Wednesday, May 15, 2013

RIP: Emily Dickinson - Dec. 10, 1830 - May 15, 1886

I bought this book in 1959 at the little newsstand that stood against a wall just outside the Mess Hall at Camp Muenchweiler in Germany. At $1.25 it was high-end, but those Doubleday Anchor paperbacks were better built than the usual. I've read often from this particular one; I've marked it up; I was cruel to its spine; I glued poems written by a friend onto the blank pages at the end of it; I've carelessly tossed it on a table or dropped it on a floor. I stuffed it into box after box after box and moved it to a hundred cities. It has held up well.

I see that the cover was designed by Leonard Baskin, and the cover's typography by Edward Gorey. Neither of these names would have meant a thing to me in 1959. Later, around 1964, in Lansing, my friend Dennis Little, who must have been one of Gorey's earliest fans, turned me onto the fabulously twisted humor of Edward Gorey.  Dennis owned those early little Gorey books that Gorey was printing himself in editions of just a few hundred.

And Leonard Baskin, in the fifties, founded Gehenna Press, which published exquisite and limited editions, usually of his own woodcuts, and sometimes the writings of others with Baskin's woodcuts as illustrations.
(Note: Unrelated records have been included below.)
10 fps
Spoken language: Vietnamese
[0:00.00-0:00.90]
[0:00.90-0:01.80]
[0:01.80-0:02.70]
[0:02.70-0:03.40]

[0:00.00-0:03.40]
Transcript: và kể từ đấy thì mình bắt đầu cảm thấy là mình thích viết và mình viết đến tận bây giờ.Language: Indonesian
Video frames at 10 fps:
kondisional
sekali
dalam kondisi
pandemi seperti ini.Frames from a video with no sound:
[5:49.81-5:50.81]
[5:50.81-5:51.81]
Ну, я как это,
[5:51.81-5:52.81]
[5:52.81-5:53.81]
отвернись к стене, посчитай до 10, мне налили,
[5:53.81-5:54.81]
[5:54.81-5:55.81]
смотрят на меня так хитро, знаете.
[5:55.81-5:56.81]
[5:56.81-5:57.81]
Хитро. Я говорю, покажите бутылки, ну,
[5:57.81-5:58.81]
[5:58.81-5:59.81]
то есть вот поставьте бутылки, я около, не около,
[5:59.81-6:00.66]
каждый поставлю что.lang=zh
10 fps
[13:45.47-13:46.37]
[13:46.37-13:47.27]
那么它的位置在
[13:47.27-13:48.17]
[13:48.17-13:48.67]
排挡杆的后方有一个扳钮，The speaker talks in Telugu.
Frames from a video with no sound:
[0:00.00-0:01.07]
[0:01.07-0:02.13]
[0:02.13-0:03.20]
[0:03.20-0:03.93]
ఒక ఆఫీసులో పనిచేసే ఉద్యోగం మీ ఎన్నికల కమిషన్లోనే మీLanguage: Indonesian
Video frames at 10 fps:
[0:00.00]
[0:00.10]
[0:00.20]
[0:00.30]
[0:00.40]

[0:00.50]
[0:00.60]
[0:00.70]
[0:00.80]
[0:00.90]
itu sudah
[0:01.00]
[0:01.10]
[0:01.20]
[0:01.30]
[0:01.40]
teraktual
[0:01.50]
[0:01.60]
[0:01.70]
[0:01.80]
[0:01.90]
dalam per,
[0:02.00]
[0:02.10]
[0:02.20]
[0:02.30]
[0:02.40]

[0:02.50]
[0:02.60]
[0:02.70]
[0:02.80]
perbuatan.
He eventually was teaching printmaking and sculpture at Smith College, where, in the late fifties, he met Sylvia Plath and her husband Ted Hughes. He provided many illustrations for Hughes' books from the early sixties up to the time of their deaths -- that of Hughes in 1998 and Baskin's in 2000.

(Gorey probably designed way more Anchor covers than Baskin; this is the only one I've seen by Baskin whereas I've noticed thirty or forty designed by Gorey.)

But, setting aside Baskin and Gorey, this is Emily's deathday! And of the 1800-or-so poems she wrote, below is one of my favorites, one that I long ago committed to memory. It's amazing how comfortable she is with death, how charmingly and casually she speaks of him (is seduced by him, some have posited).

Because I could not stop for Death,
He kindly stopped for me;
The carriage held but just ourselves
And Immortality.

We slowly drove, he knew no haste,
And I had put away
My labour, and my leisure too,
For his civility.

We passed the school where children played,
Their lessons scarcely done;
We passed the fields of gazing grain,
We passed the setting sun.

We paused before a house that seemed
A swelling of the ground;
The roof was scarcely visible,
The cornice but a mound.

Since then 'tis centuries; but each
Feels shorter than the day
I first surmised the horses' heads
Were toward eternity.

1 comment:


    Emily's resting place...1775 poems..."Nun of Amherst" name given to her after her father's death...she kept to herself...

    A Book

    There is no frigate like a book
    To take us lands away,
    Nor any coursers like a page
    Of prancing poetry.
    This traverse may the poorest take
    Without oppress of toll;
    How frugal is the chariot
    That bears a human soul!

    I'd love to have heard her voice...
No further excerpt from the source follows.